This is based on papers of Tchetgen Tchetgen and co-authors, mostly based on Xu Shi’s talk on proximal causal inference.
Unobserved confounder
Unobserved confounder is the problem for observational studies. Assuming controlling for all relevant confounders (\(X\)), we have an unobserved confounder \(U\) that affects both treatment \(A\) and outcome \(Y\). The causal diagram is as follows:

In this case, we have biased estimates of the treatment effect, regressing \(Y\) on \(A\) controlling for \(X\).
Proximal causal inference
Proximal causal inference (also called negative controls) is a framework that allows us to estimate the causal effect of treatment \(A\) on outcome \(Y\) while accounting for unobserved confounders.
We’ll need a DAG like this:

Basically we need two proxies for \(U\) to control for confounding. \(Z\) is called Negative Control for Exposure (NCE) and \(W\) is called Negative Control for Outcome (NCO).
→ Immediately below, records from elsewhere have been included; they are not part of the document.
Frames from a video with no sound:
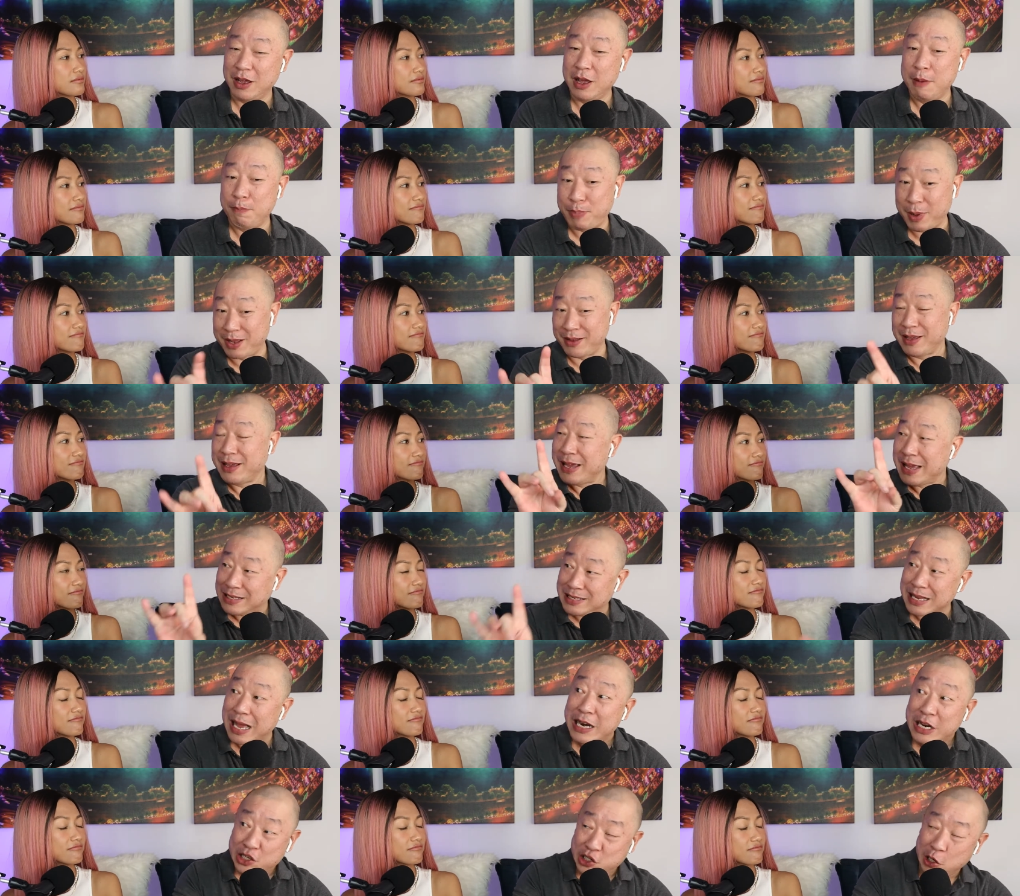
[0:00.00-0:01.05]
Speaker 1: Mm-hmm. But it's
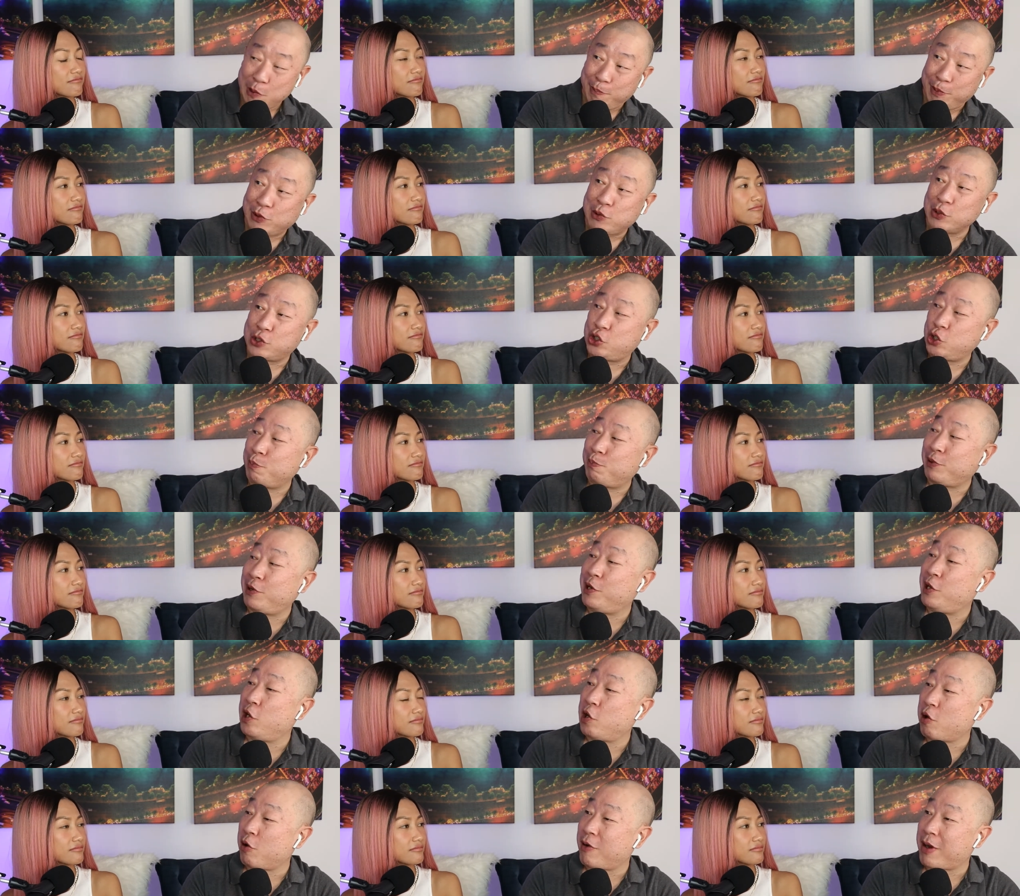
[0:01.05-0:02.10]
not a typical
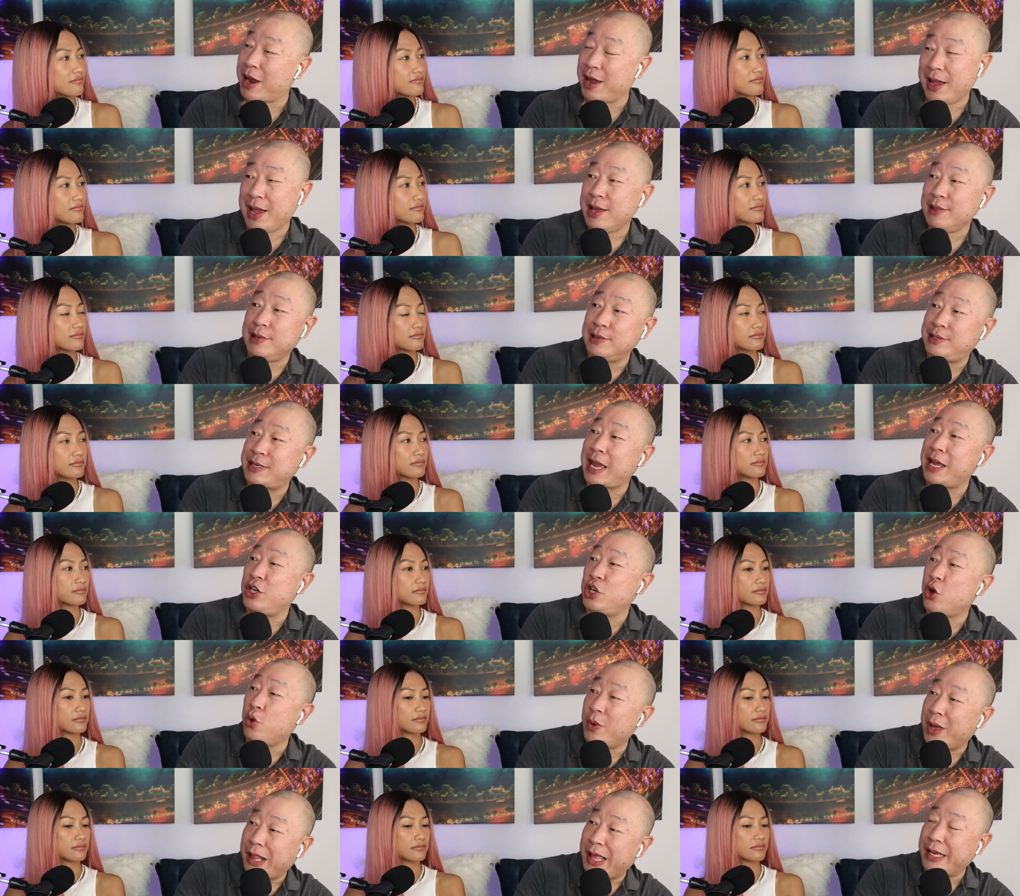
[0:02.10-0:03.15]
superhero, right? This ain't
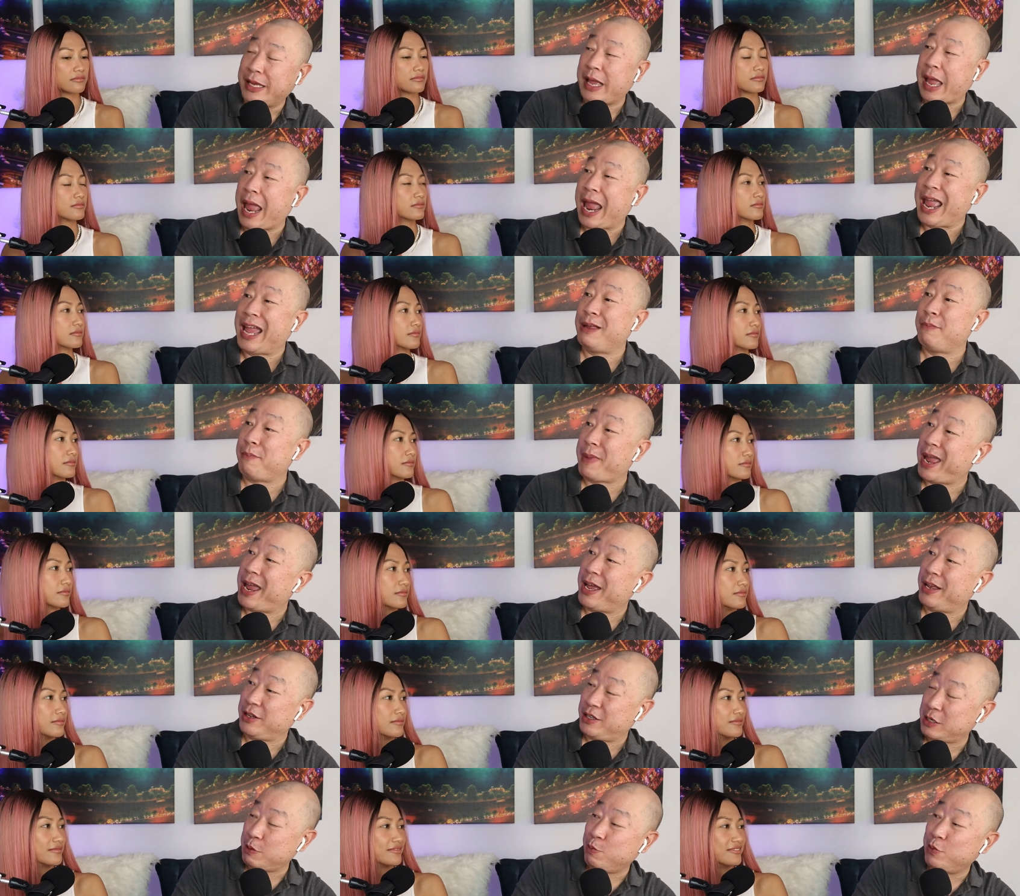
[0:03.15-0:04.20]
no like Ant
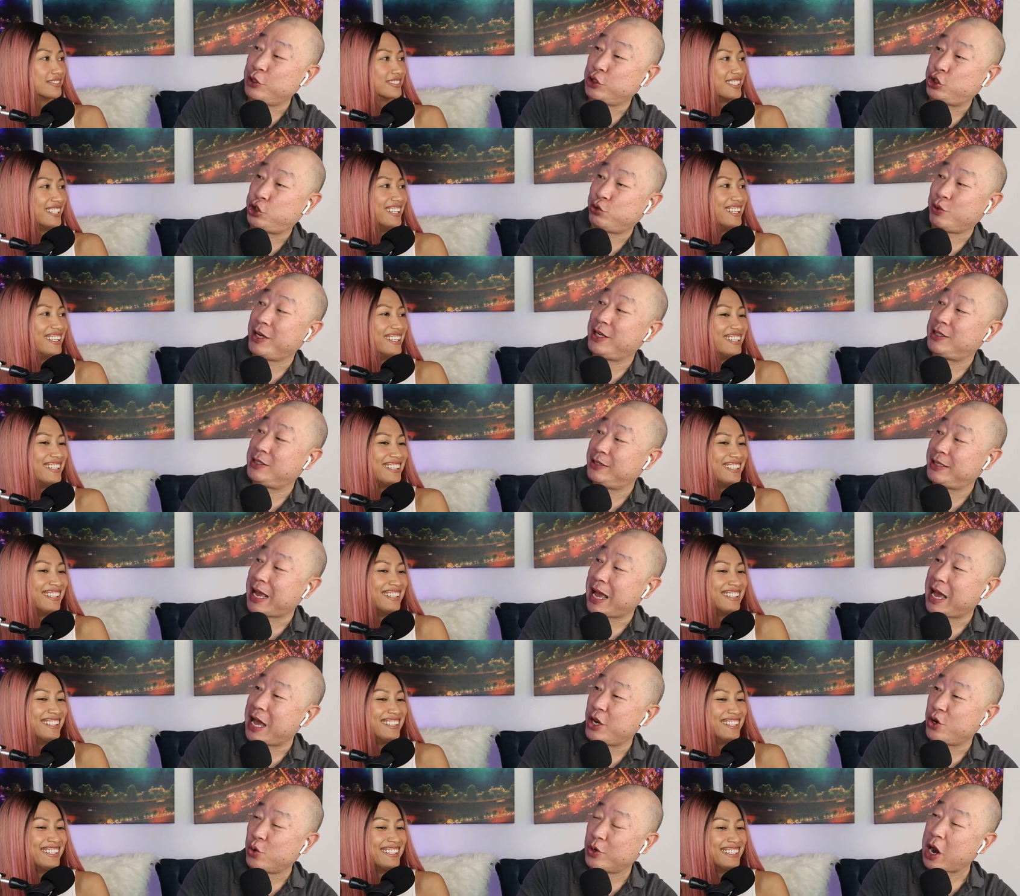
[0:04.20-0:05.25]
Man, someone shrinks
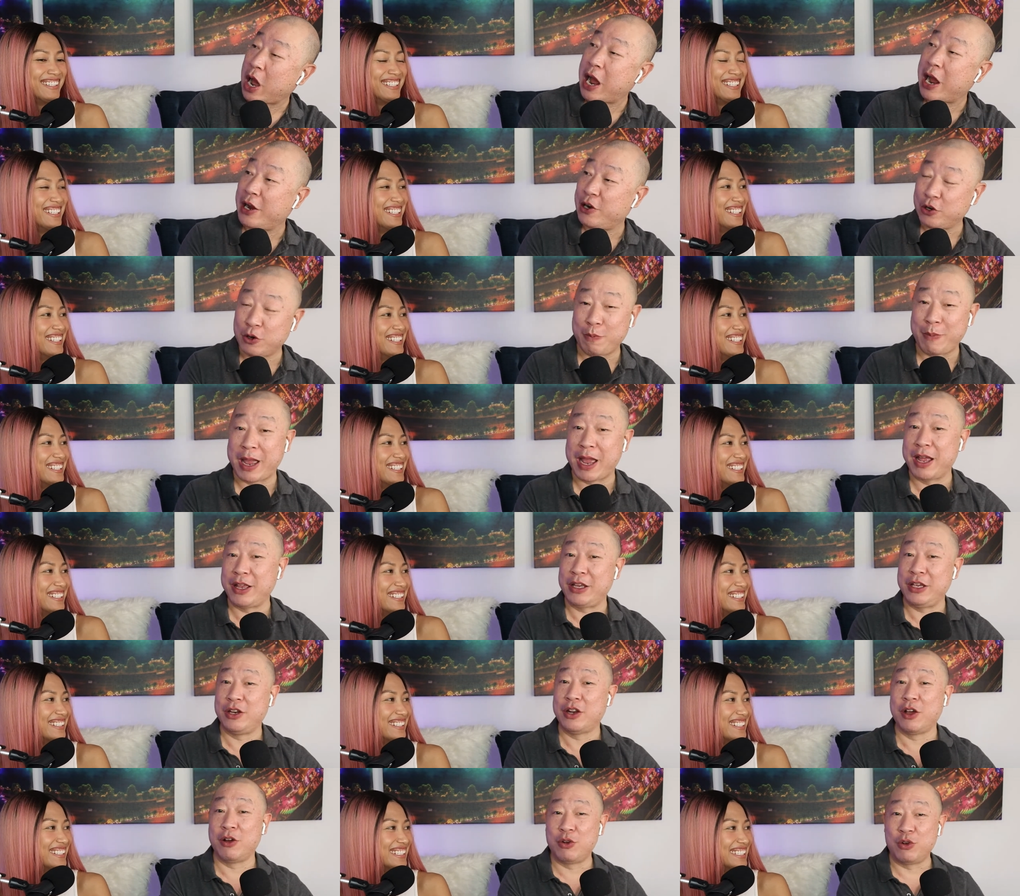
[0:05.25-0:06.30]
down, or an Iron Man,
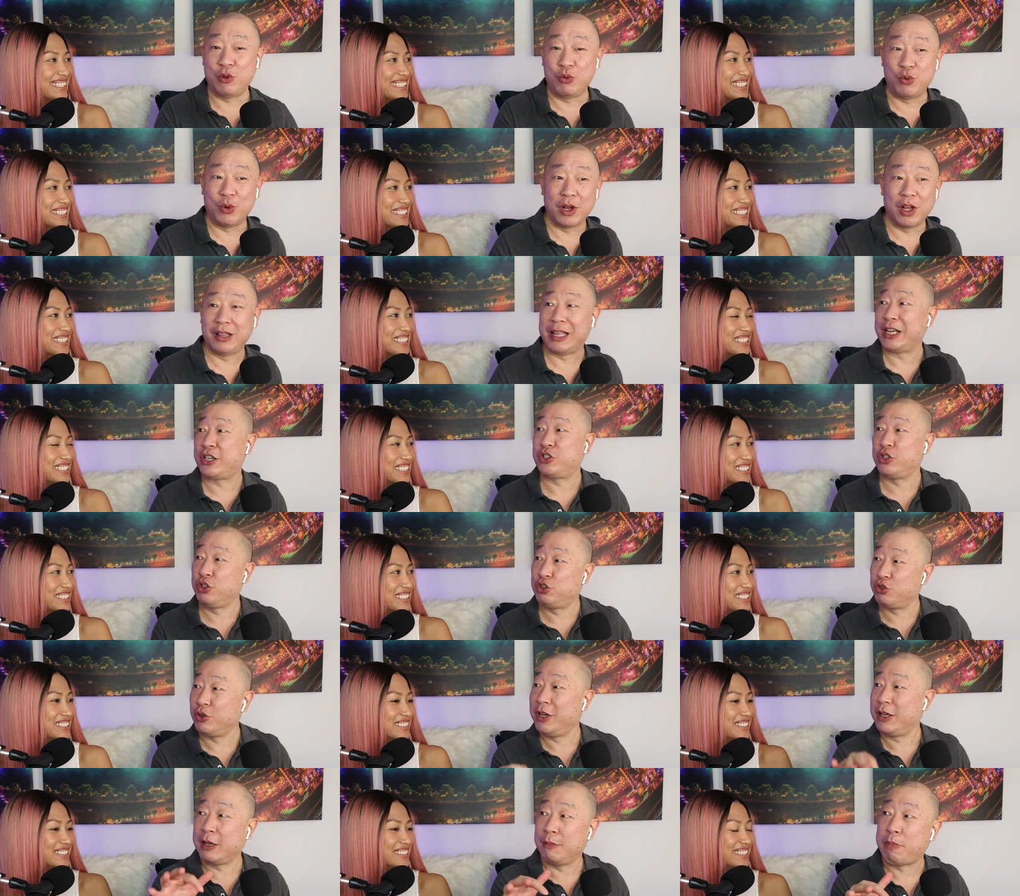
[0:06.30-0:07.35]
you know, who uh, likes to
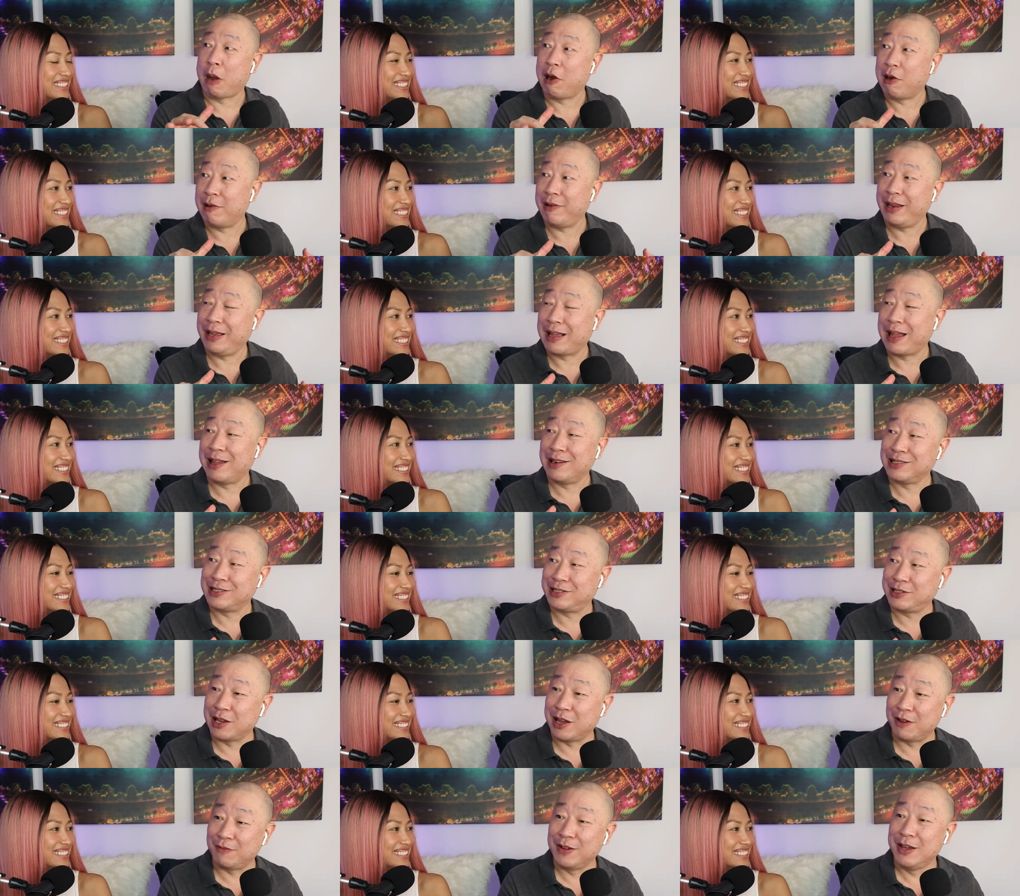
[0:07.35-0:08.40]
drink and party kind of
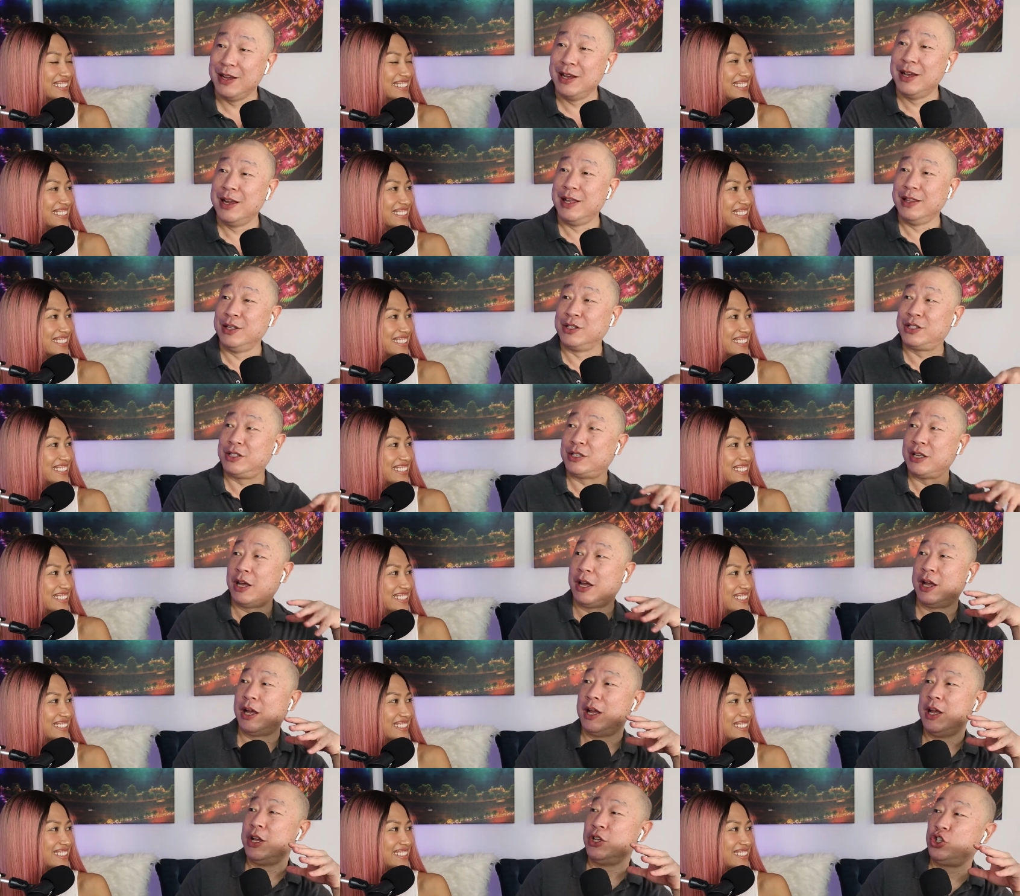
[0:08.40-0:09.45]
stuff. This is
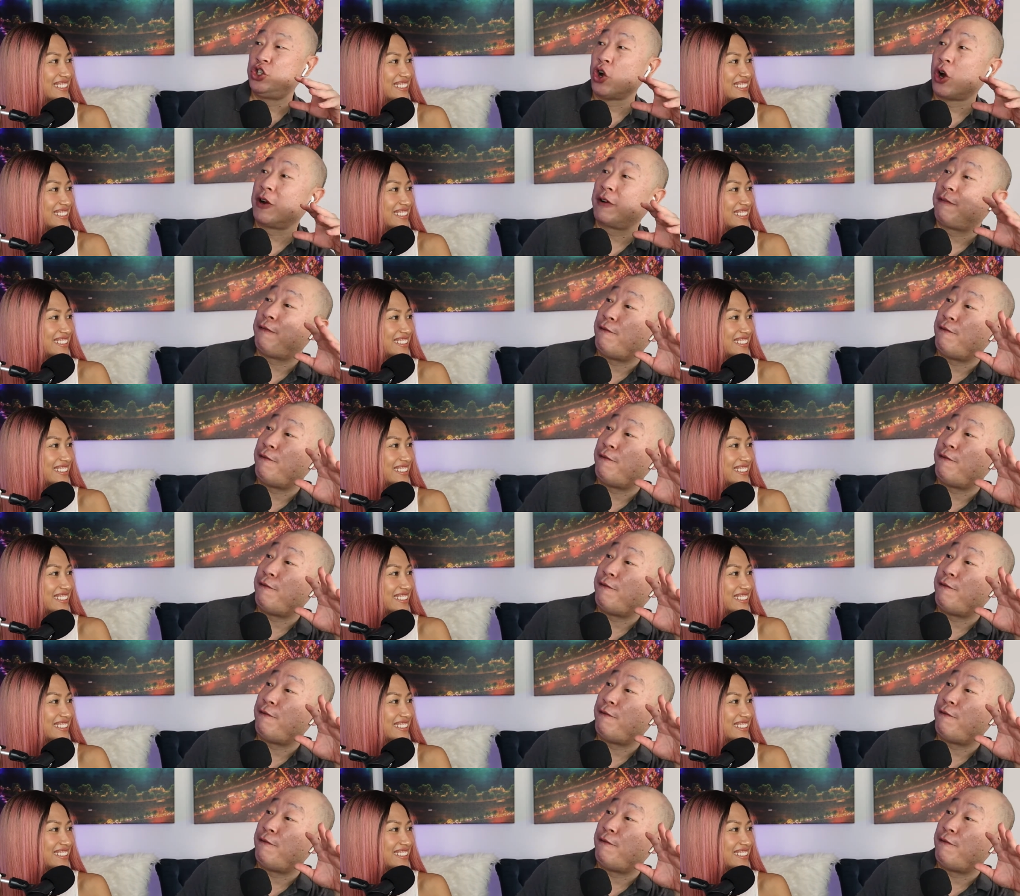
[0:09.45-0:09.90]
a dark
There is no link form \(Z\) to \(Y\), and no link from \(W\) to \(A\) or \(Z\).
\(Z\) is an NCE if \(Y(a,z) = Y(a)\) and \(Z \perp Y(a) | U\), meaning that \(Z\) satisfies the exclusion restriction that there is no direct link from \(Z\) to \(Y\), and that \(Z\) is independent of \(Y\) given \(U\).
\(W\) is an NCO if \(W(a,z) = W\) and \(W \perp (A,Z) | U\), meaning that \(A\) and \(Z\) have no direct link to \(W\).
Why this works

If we regress \(Y\) on \(A\), then we get \(\beta_{ay} + \beta_{uy} \beta_{ua}\), which is biased. How do we recover \(\beta_{ay}\)?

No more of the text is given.